Juliet Milagros Palante is leaving the Bronx and headed to Portland, Oregon. She just came out to her family and isn’t sure if her mom will ever speak to her again. But Juliet has a plan, sort of, one that’s going to help her figure out this whole “Puerto Rican lesbian” thing. She’s interning with the author of her favorite book: Harlowe Brisbane, the ultimate authority on feminism, women’s bodies, and other gay-sounding stuff.

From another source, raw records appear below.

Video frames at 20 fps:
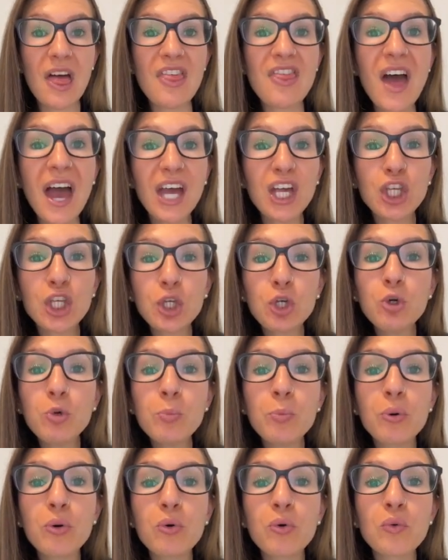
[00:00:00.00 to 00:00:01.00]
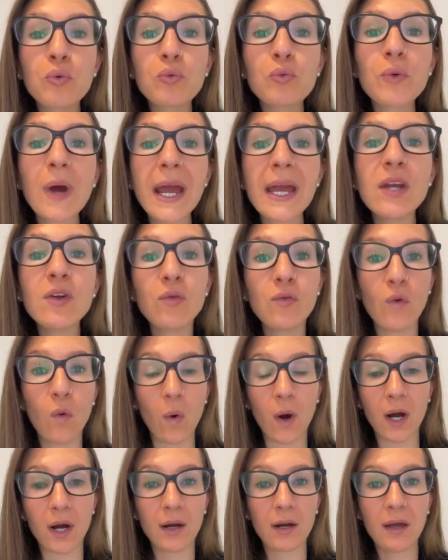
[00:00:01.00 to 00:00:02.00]
that you prayed
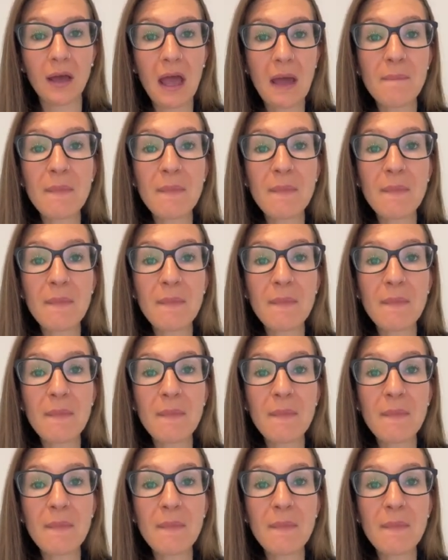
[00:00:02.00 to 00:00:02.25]
for.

Will Juliet be able to figure out her life over the course of one magical summer? Is that even possible? Or is she running away from all the problems that seem too big to handle? With more questions than answers, Juliet takes on Portland, Harlowe, and most importantly, herself.

Book Review:

I think the problem I had with writing this review was the fact that there was so much I wanted to say, so much that this book says, so many people out there in the world who I think needs to read and those who have simply ached for a book like this. If I could quote this entire book in this review right now, I would. As Raging Flower was to Juliet’s character, Juliet Takes A Breath will be to me.